The Inspector General recommended that the Pentagon immediately “take corrective action” on the leadership problems, as well as cut back on staff to eliminate duplicative positions among the various agencies.

In addition to personnel issues, the IG also criticized the Pentagon for lacking defined metrics.

The report says the Pentagon needs to develop a policy to address the nearly 10,000 unidentified servicemembers who have been buried as “unknowns” in American cemeteries around the world. It also calls for realistic prioritization of the 83,000 total MIAs, including “uniform criteria and policies across conflicts to categorize and declare a MIA service member as not likely to be recoverable.” About 50,000 were lost at sea in downed ships or aircraft, making their remains unlikely to be found. Failing to acknowledge that prevents objectives from being set, in both accomplishment and for efforts like collecting family DNA reference samples, the IG said.

“If DoD established policy criteria to make a “non-recoverable” determination, many MIA cases could be re-categorized and the families notified that DoD will no longer actively pursue these cases,” the report states.

The Pentagon can’t make all the changes on its own. The law currently requires a body to be found before someone can be taken off the MIA list.

The Pentagon also must figure out when to stop the entire mission. The IG writes that “in the absence of a defined end state and sunset criteria for actively searching for past conflict MIAs, the accounting mission can be expected to continue in perpetuity with ever-diminishing results and ever-increasing difficulty justifying costs.”
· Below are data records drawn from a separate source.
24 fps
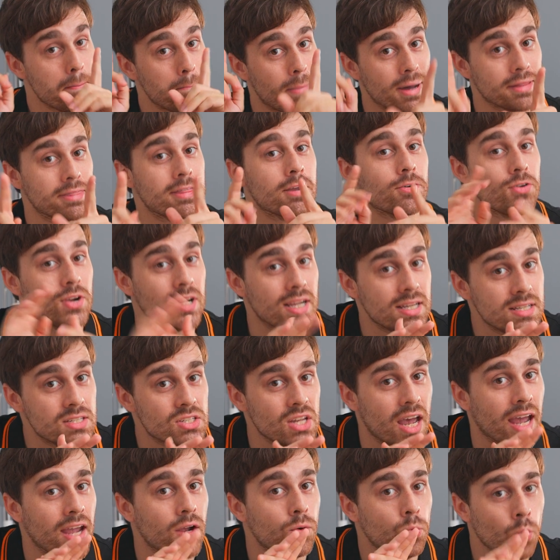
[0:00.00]
But there
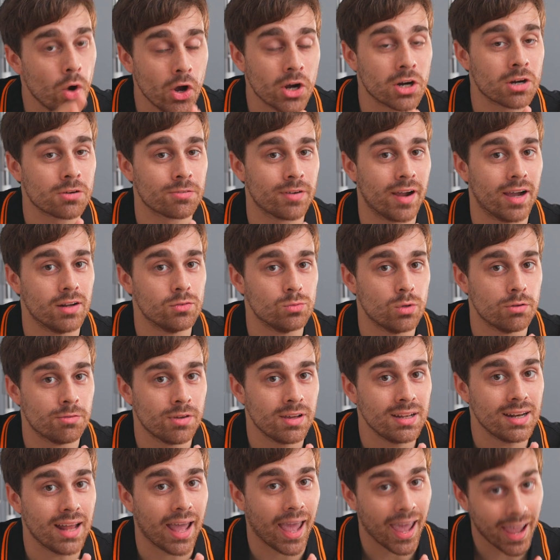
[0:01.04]
is a workaround with
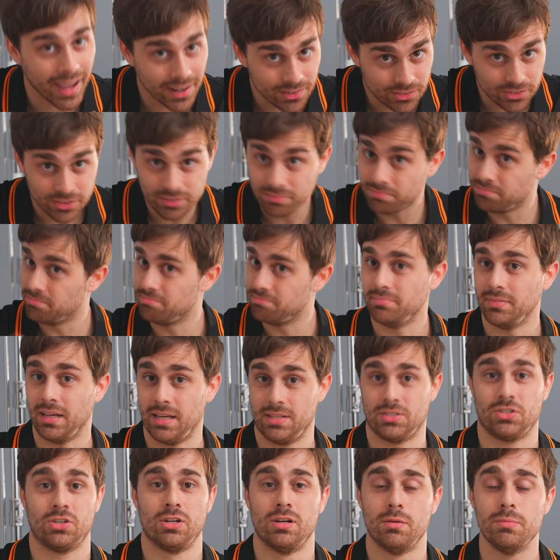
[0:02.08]
it, and
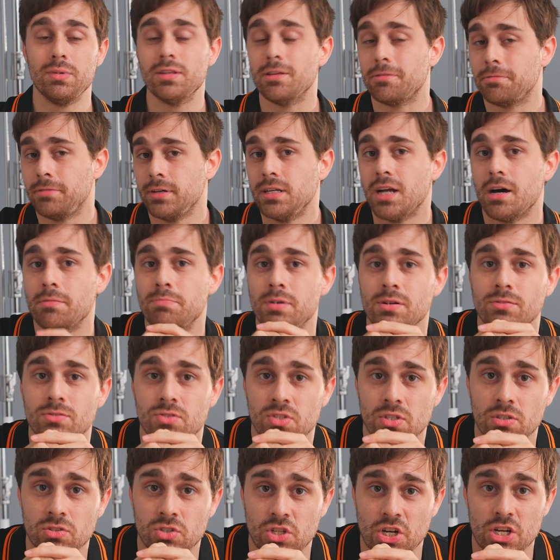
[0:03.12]
it's going to be the thing I've been
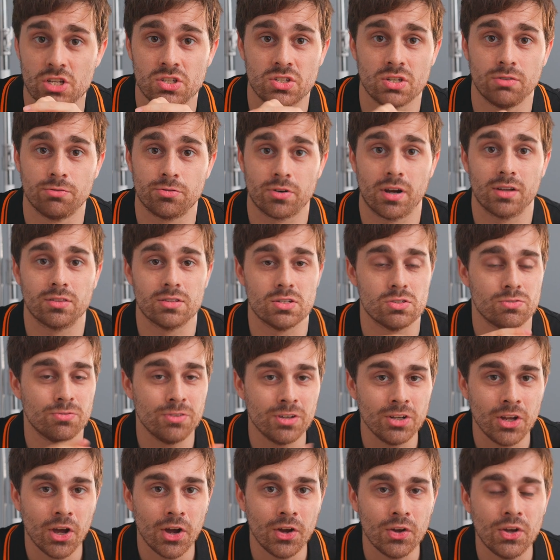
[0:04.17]
suggesting throughout this
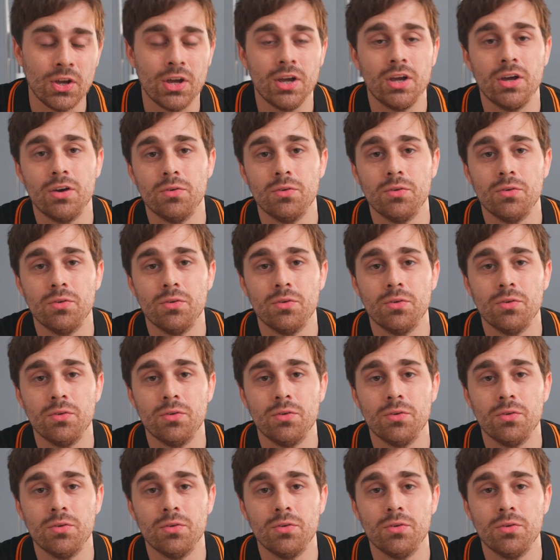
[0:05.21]
video,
In an addendum to the report, under “additional issues,” the inspector general defended J-PAC’s limited use of DNA, which was contrary to what ProPublica and NPR found to be standard practice around the world. The report repeated J-PAC claims that dental and other medical records are often the better and faster source of identification. Outside scientists told ProPublica that while there are limitations to DNA, J-PAC should be using it more.

The Pentagon declined to comment on the report, saying the draft report was “pre-decisional.” A final report, after comments are gathered from all agencies involved, is expected to be publicly released by the end of the month.